Czech is also more conservative and pays respect to ancient differences which are neglected in modern Slovak.


> Can you think of any words that don't have Slovak equivalent without some meaning lost?


Of course. 

 There are tons of words in Slovak which correspond to two different words in Czech, just because Czech preserved morphological difference which is lost in Slovak. For example abstract and concrete adjectives like Czech* sluneční* (solar) and *slunečný *(sunny)which both become *slnečný* in Slovak, or all the Czech words which differ only in prefixes *s-* and *z- *and become one single word in Slovak (e.g.

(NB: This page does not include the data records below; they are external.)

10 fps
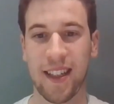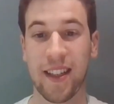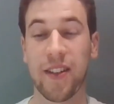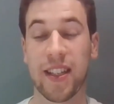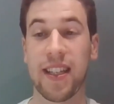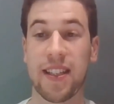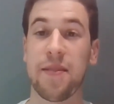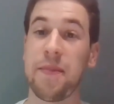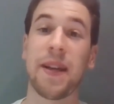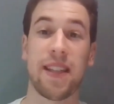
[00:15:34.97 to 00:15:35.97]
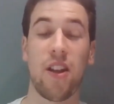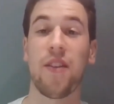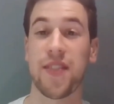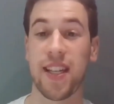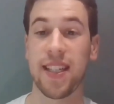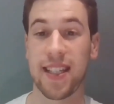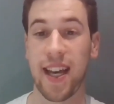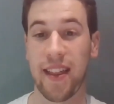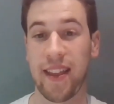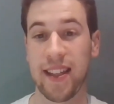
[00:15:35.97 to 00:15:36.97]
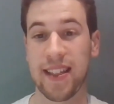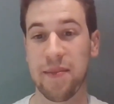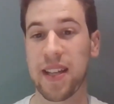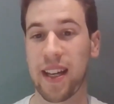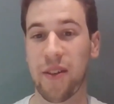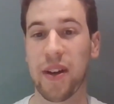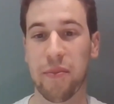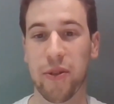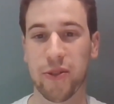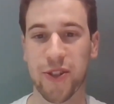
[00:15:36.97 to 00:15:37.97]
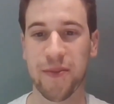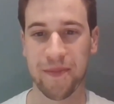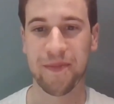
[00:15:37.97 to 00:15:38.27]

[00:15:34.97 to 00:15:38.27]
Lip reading: No, that makes a lot of sense. Yeah, it seems like a great approach.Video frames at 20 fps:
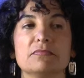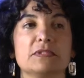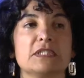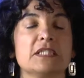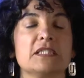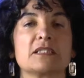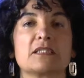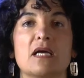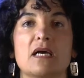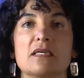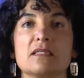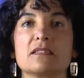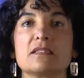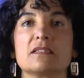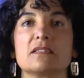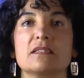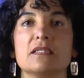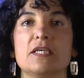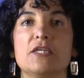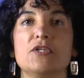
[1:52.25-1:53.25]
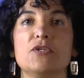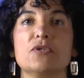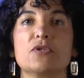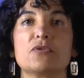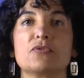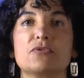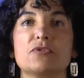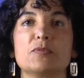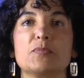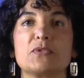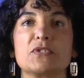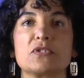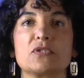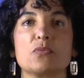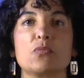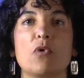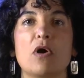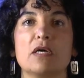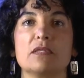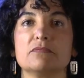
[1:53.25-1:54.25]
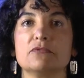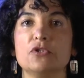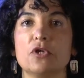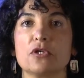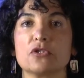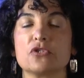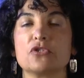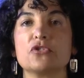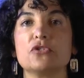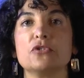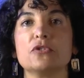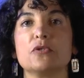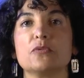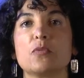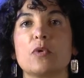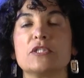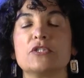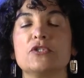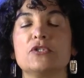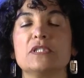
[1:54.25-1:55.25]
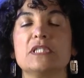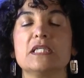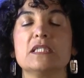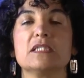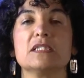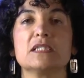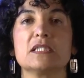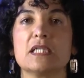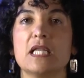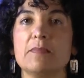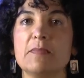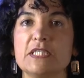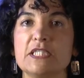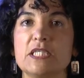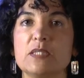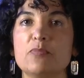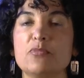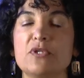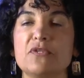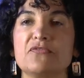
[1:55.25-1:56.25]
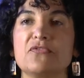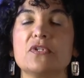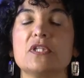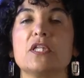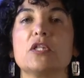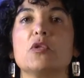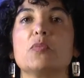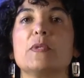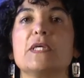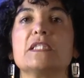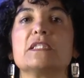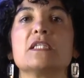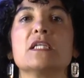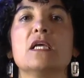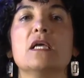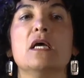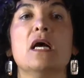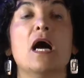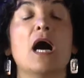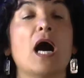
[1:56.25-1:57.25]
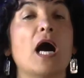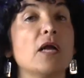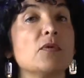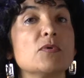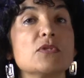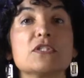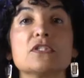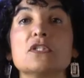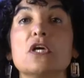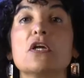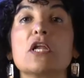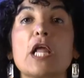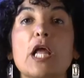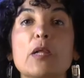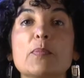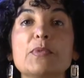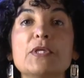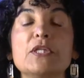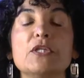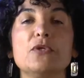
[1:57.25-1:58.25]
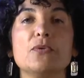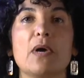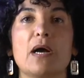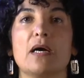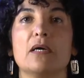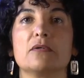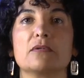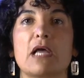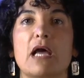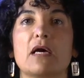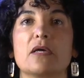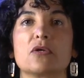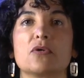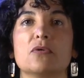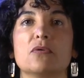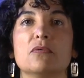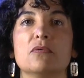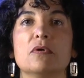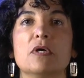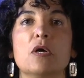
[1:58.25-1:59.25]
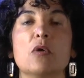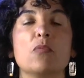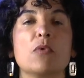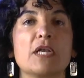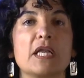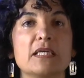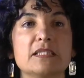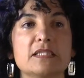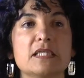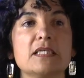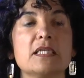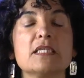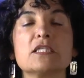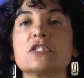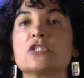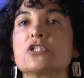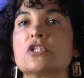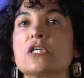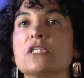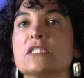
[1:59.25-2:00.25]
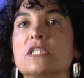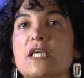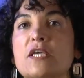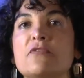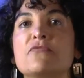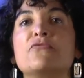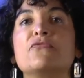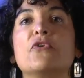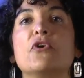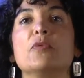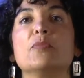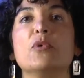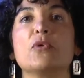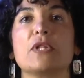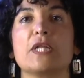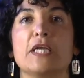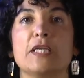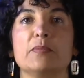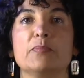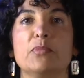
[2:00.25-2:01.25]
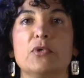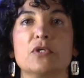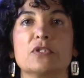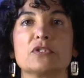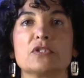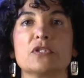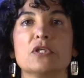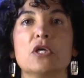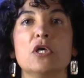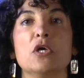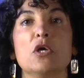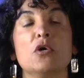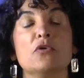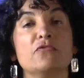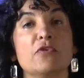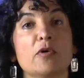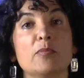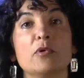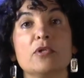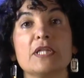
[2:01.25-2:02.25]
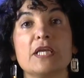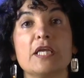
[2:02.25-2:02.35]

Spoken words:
discuss in your groups what you understood and what you didn't, let me debrief a little bit. I was not helping you out at all. What I did is just give verbal input. Verbal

Czech *správa* and *zpráva* both corresponding to Slovak *správa*).

If you are interested in particularities, you can think of Czech words like *kalhoty*, *povidla**, padla**, medle, aniž, týti, tipec, kašna, purkmistr, buřt, zhůvěřilý, oukrop, hlemýžď, kos, kleč, žďár, bezpáteřník, přizdisráč, čehona, čobol.

*But there are also Slovak words with no analog in Czech and I bet we could compete here with Slovaks in giving examples for ages. These anecdotal examples can't answer the question you raised. To judge the range of Czech and Slovak vocabulary you have to do some serious quantitative research like comparing Czech and Slovak corpora and you have also to deal somehow with the strong interaction between the languages which makes it easy and almost harmless for any of the languages to adopt a word of the other language.


----------



## vianie

Czech and Slovak vocabularies comparing? Practically incomparable.



werrr said:


> Czech has more dialects



I'm guessing this was a news not only for me. I had been in appearences that Czech never ever had as geo-political conditions as Slovak had to keep / stratify its dialects.


----------



## Tinu

I am no expert on dialects, but I tend to agree with vianie that it is not correct to say that Czech has more dialects. I would not say that we haven't had the conditions to develop and preserve them - we have (for centuries, most of our country has been almost as rural as what is now Slovakia). But at least in modern Czech there are far fewer dialects then there used to be. What is more, the diversity of various regional forms is 
(partly) preserved mainly in Moravia and Silesia, whereas more significant differences between various Bohemian dialects (in accent morphology and vocabulary) are mostly gone, with the possible exception of the dialects from south-west (Chodsko) and north-east (Podkrkonoší). 
I am quite sure that the diversity of dialects and accents in modern Slovak is considerable greater and, what is more, there is I think much weaker tendency to abandon dialects in favour of "general colloquial Slovak", as is happening in Czech (this process being largely finished in Bohemia and progressing rapidly in Moravia).


----------



## vianie

Tinu said:


> for centuries, most of our country has been almost as rural as what is now Slovakia


This is a ridiculous claim, Tinu. 



> there is I think much weaker tendency to abandon dialects in favour of "general colloquial Slovak", as is happening in Czech


There's no such a thing in today's Slovak and I don't even see the horizont it could ever be.


----------



## Tinu

1) It is not ridiculous, it is, admittedly, open to debate  But such a debate would be outside the topic of this thread and it is not essential to the matters discussed here, right?

2) You are right, I should have formulated my claim about the "dialects v. general colloquial language problem" more clearly. I wasn't suggensting that there exists a "general colloquial Slovak", equivalent to general colloquial Czech, but that the dialects of Slovak, un like those of Czech, are not "endangered" by such a phenomenon.


----------